Jae R. Pasari, Taal Levi, Erika S. Zavaleta, and David Tilman. 2013. Several scales of biodiversity affect ecosystem multifunctionality. PNAS. 110:25
1) Karel Mokany, Hugh M. Burley, and Dean R. Paini. β 2013. Diversity contributes to ecosystem processes more than by simply summing the parts. PNAS. 110:43.
2) Jae R. Pasari, Taal Levi, Erika S. Zavaleta. 2013. Reply to Mokany et al: Comprehensive measures of biodiversity are critical to investigations of ecosystem multifunctionality. PNAS. 110:43.
One of the big topics in ecology in recent years is ecosystem services and functioning. In particular, the question has been how diversity (in its many forms, including species, intraspecific, phylogenetic, or functional) relates to ecosystem function (often, but not always, measured in terms of productivity). Most often, this is framed as a question about how (alpha) diversity at the local scale affects one or two functional responses. Because diversity can be measured at multiple scales (local, regional or landscape, etc), because how we measure diversity is scale-dependent (i.e. alpha, beta, and gamma diversity), and because a functional ecosystem relies on many different services, the obvious next step is to think of biodiversity and ecosystem functioning in a framework that incorporates multiple spatial scales, multiple functions, and multiple measures of diversity.
A new paper in PNAS takes advantage of David Tilman’s long running Cedar Creek biodiversity experiment to explore how multiple functions in a landscape relates to local and regional diversity, and beta-diversity. In Pasari et al. (2013), the authors use five years of data collected for 168 9x9 m plots in the Cedar Creek experiment. These plots contained 1, 2, 4, 8, or 16 perennial plant species, and had measurements for 8 ecosystem functions (invasion resistance, aboveground NPP, belowground biomass, nitrogen retention, insect richness and abundance, and change in soil C and plant N). The authors simulated combinations of these plots to create 50,000 landscapes composed of 24 local plots. Multi-functionality in this case was the (scaled) mean of each of the 8 functions minus their standard deviation, for the landscape. The authors then asked whether the average alpha-diversity of the local plots, the beta-diversity between plots, and the gamma-diversity of the landscape were important predictors of this multi-functionality.
Not surprisingly, when considering the different functional responses individually, the average alpha-diversity of plots in a landscape was the most important determinant. Past research has shown that as local diversity increases, niches may be filled, or functional redundancy may increase, and so ecosystem functioning tends to increase. When considering all 8 ecosystem functions using a single measure though, beta- and gamma-diversity also appeared to be important, although alpha diversity remains the dominant predictor (figure below). It should be noted though that the total explained variance in functionality was always low. Increasing either alpha- or gamma-diversity increased multi-functionality, while the effect of beta-diversity on ecosystem functioning was not linear. “[O]nly experimental landscapes with low β diversity were capable of achieving very high multi-functionality, whereas high β-diverse experimental landscapes more consistently achieved moderate multi-functionality”. One important conclusion suggested by these results, then, is that even at larger scales the most important determinant of ecosystem function is how local communities are assembling, since this determines local diversity.
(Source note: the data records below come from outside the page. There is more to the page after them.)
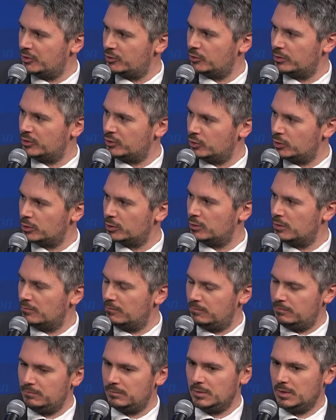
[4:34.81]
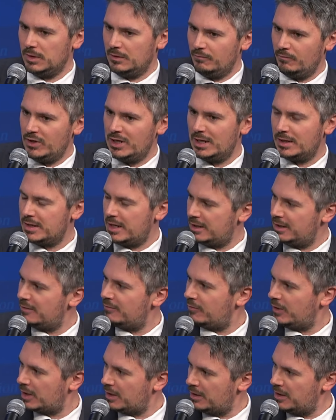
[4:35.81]
So a sort of vilayeti
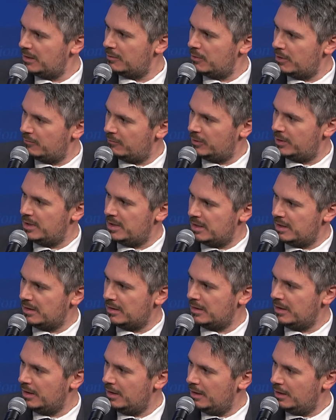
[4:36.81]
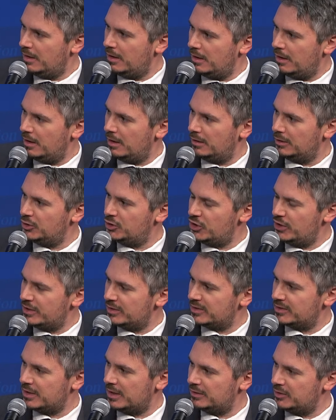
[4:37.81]
faki with the gender
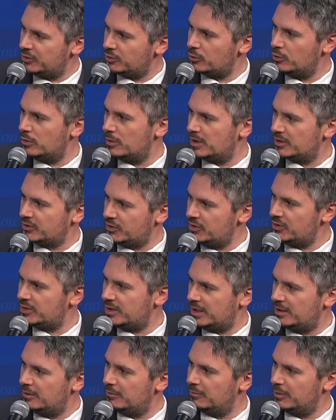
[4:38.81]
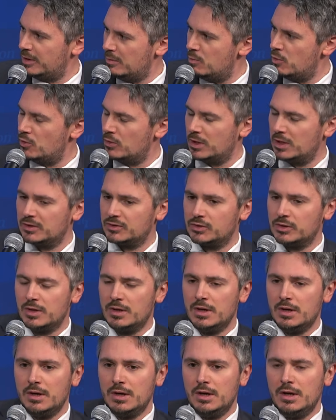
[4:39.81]
studies scholars instead of the mullahs.
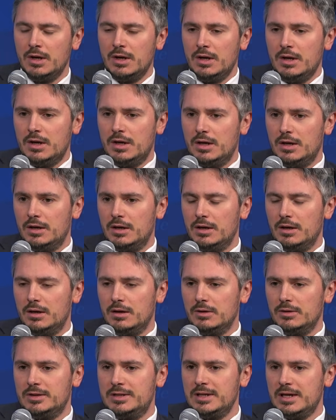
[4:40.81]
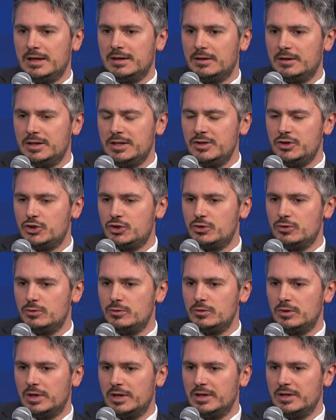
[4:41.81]
The other
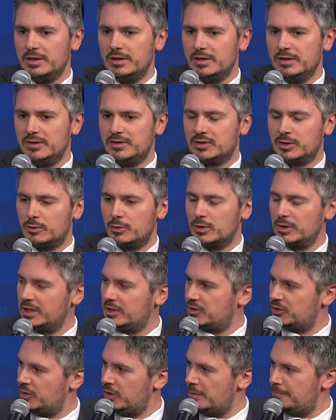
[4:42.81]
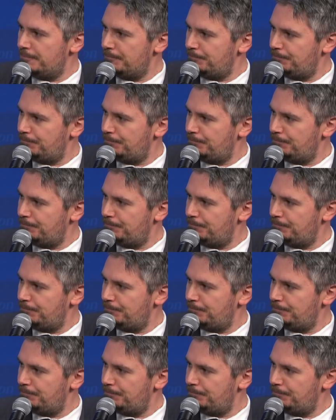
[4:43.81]
issue is surrogacy.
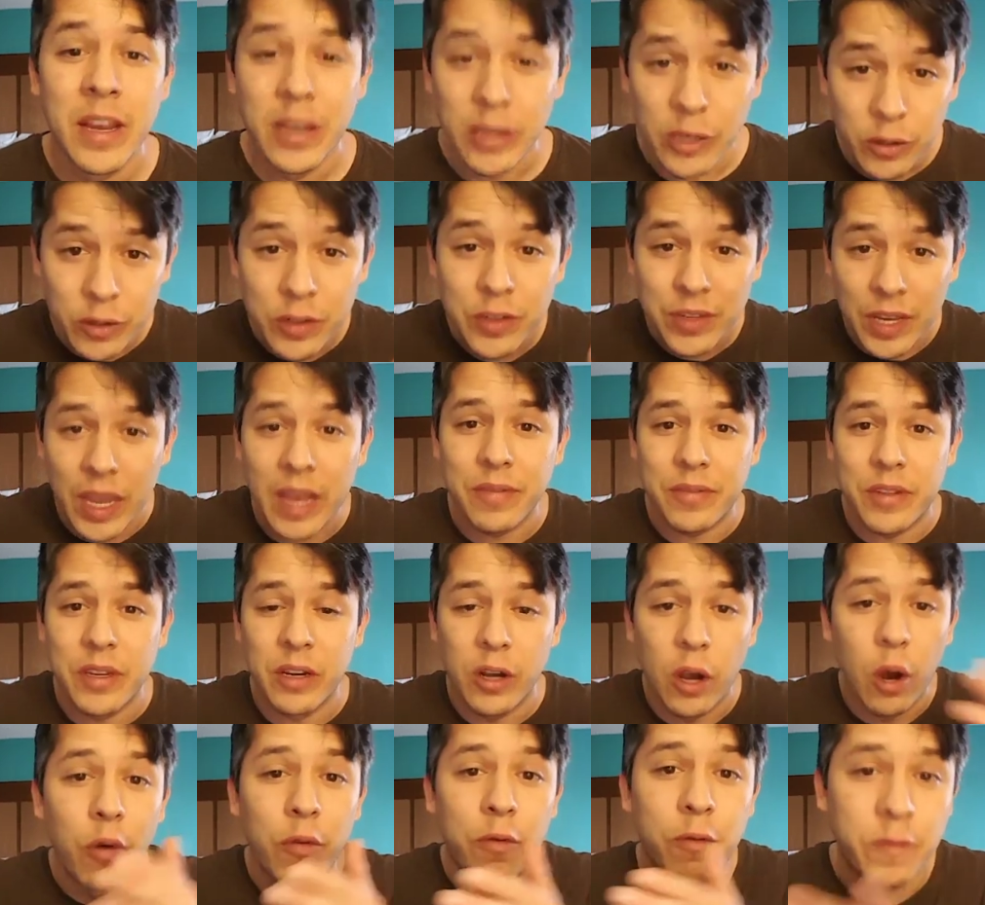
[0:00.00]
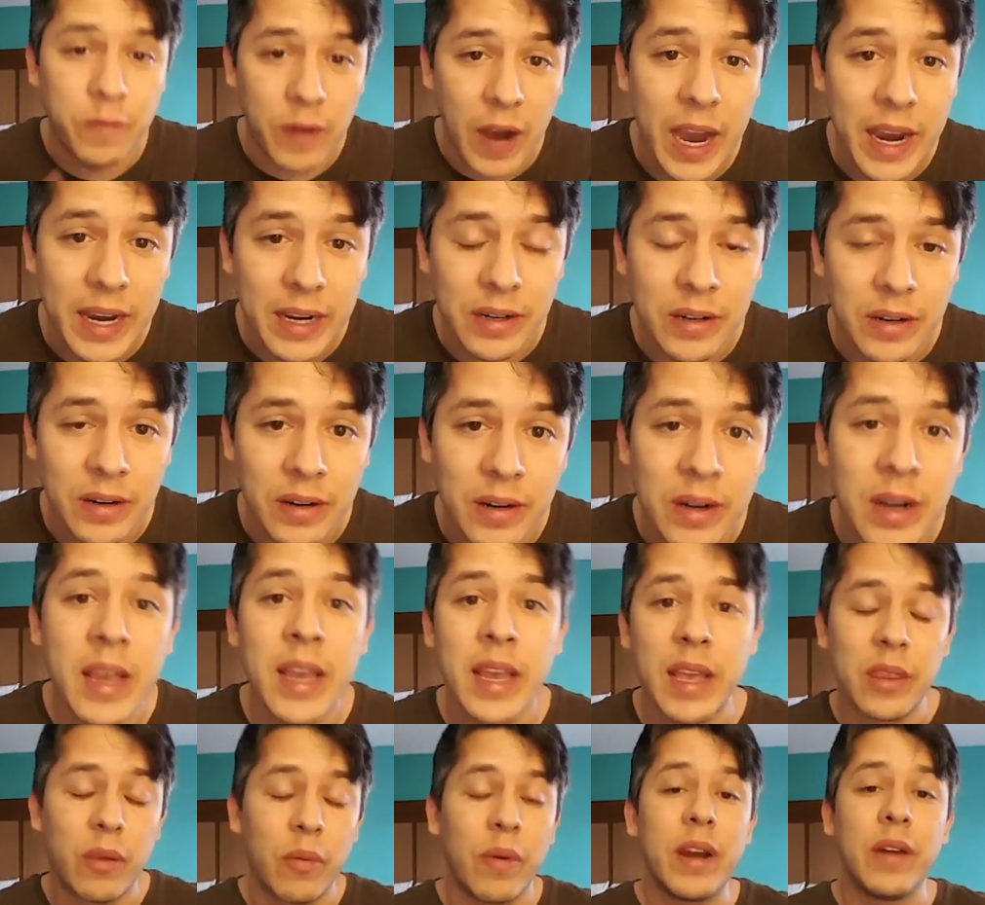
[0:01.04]
You just have to go find her.
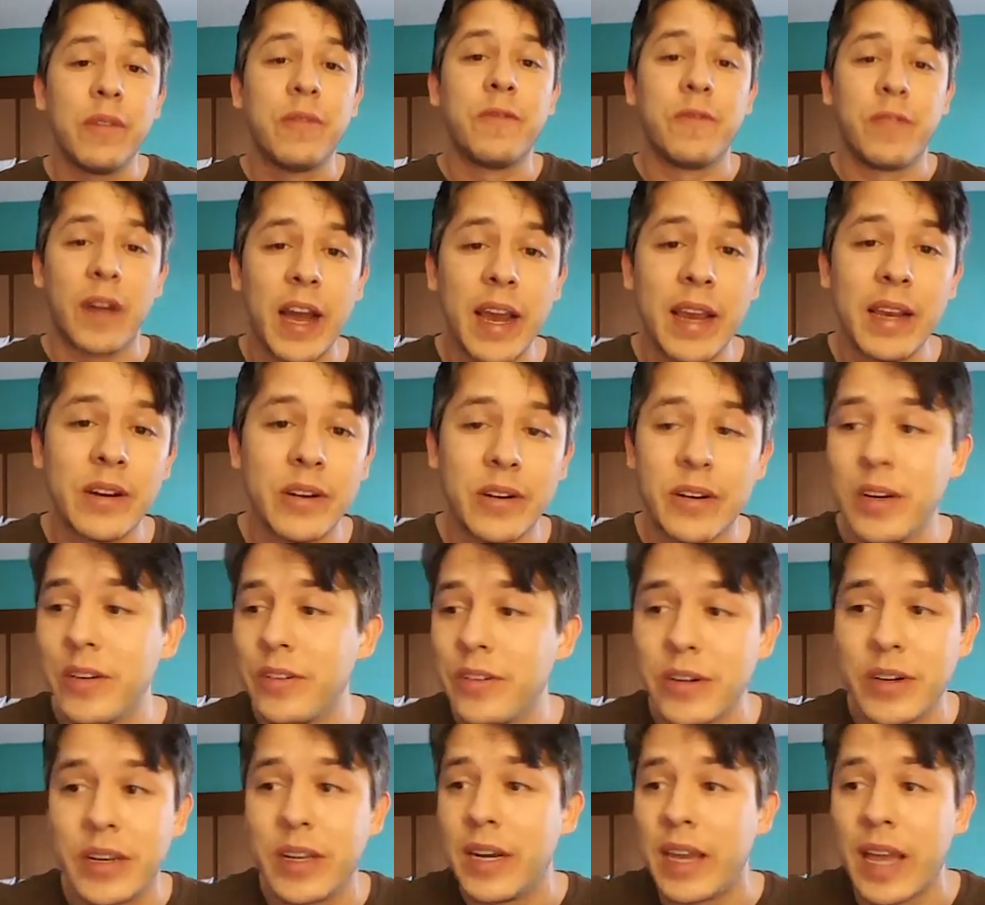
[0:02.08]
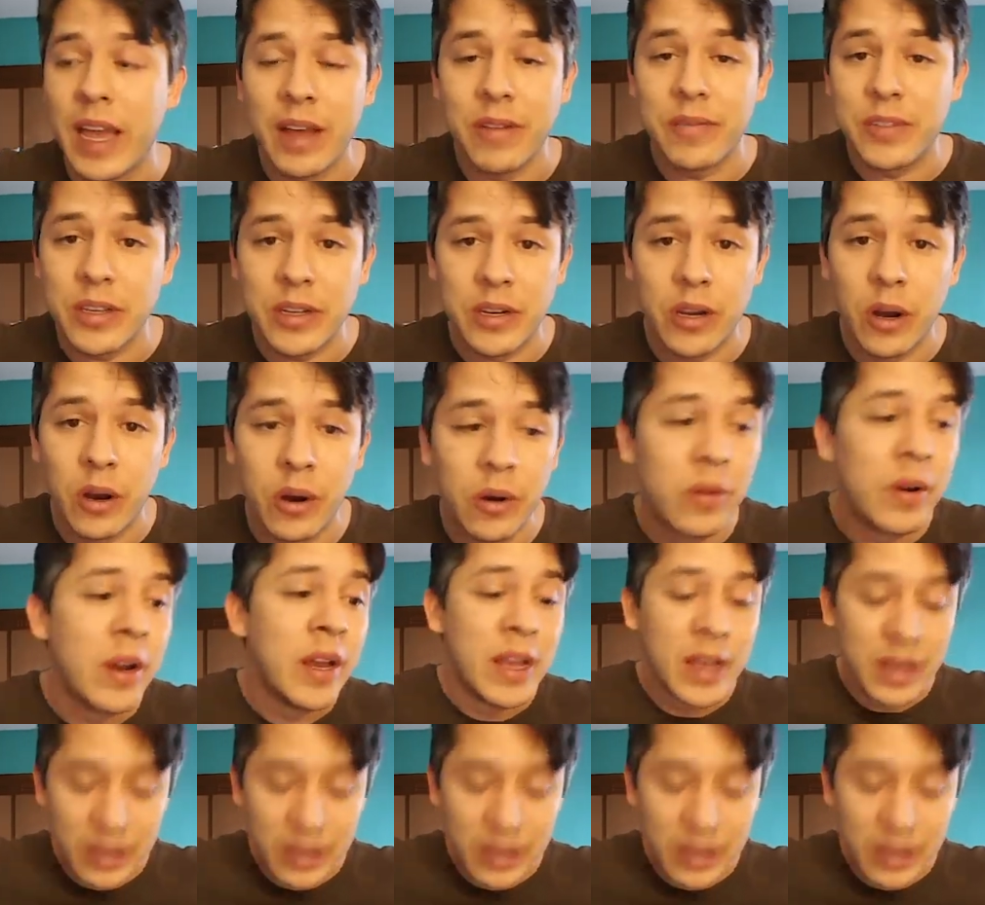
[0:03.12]
And the way to find her is you're going to have to go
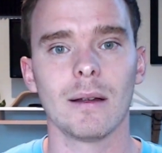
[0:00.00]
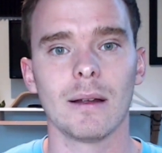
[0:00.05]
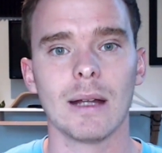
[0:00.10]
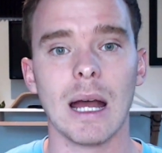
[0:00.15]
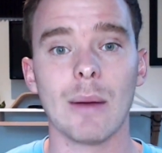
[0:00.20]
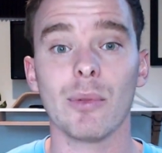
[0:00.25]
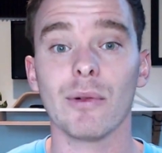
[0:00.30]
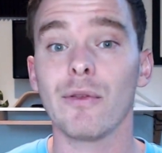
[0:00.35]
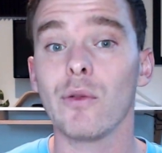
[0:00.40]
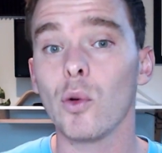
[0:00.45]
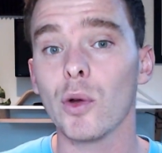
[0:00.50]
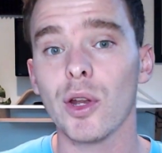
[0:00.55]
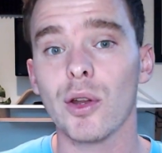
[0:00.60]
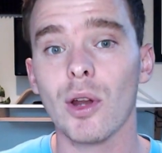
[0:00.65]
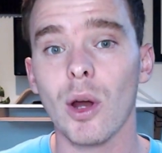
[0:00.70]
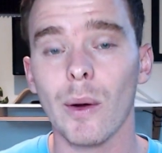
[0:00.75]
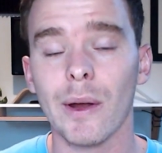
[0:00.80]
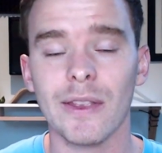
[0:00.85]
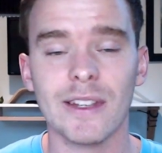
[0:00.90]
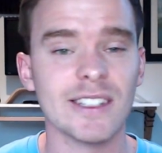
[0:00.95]
and before you
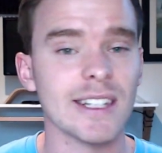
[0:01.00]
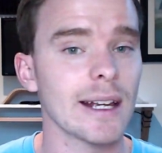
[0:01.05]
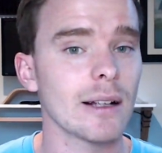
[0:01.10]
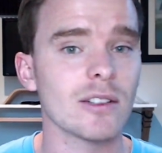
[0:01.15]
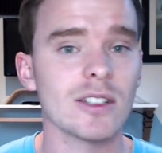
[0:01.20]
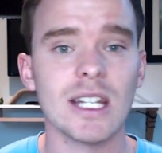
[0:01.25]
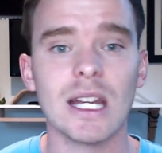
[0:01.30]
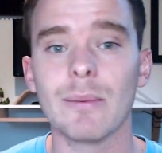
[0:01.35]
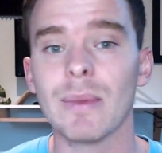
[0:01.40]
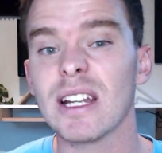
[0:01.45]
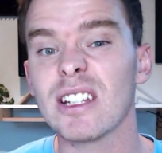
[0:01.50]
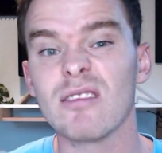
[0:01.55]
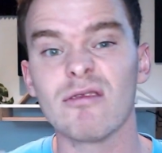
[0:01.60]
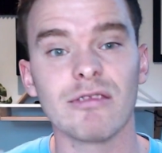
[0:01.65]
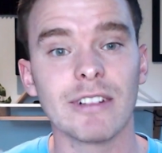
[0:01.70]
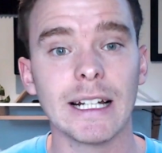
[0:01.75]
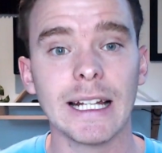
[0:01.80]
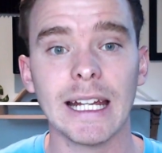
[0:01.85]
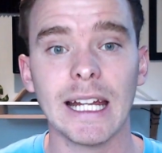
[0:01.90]
know it, the sales team isn't really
These results are an important update to the current state of biodiversity ecosystem function research, and add to the large body of research that says that all types of diversity are important insurance for functioning natural systems. It is difficult from this study to get a clear picture of how important each type of diversity is, and when alpha, beta, and gamma diversity might be more or less important. This is in part because despite the upsides of having multiple years of tightly controlled data from the Cedar Creek data, experimental communities artificially combined into landscapes lack realism. For example, beta-diversity captures turnover between communities that may result from spatial dynamics (environmental heterogeneity, dispersal, biotic interactions). All of these characteristics may be very important for functioning at the landscape scale. The response from Mokany et al. expresses some of these concerns, noting that artificially creating landscapes like this may omit important spatial and temporal connections found in real systems.
In addition, and this is a more technical concern about how alpha, beta, and gamma diversity are defined, I’m not clear on what the implications of using all three measures as explanatory variables in the same model may be. Mostly because under the strictest definitions of diversity, these three terms should be dependent on each other – changes in alpha and beta diversity necessarily alter gamma diversity. The authors didn’t use this definition in their study, but to understand the mechanisms that relate diversity and functionality, it may be more informative to take this inter-relationship into account.
Despite any caveats, I think that a role for beta-diversity in ecosystem functioning will be shown in further work, and perhaps its role will prove to be much greater than these initial results show. As we expand our understanding of the scales at which diversity matters, unfortunately this will no doubt highlight the limitations in our conservation focuses even more.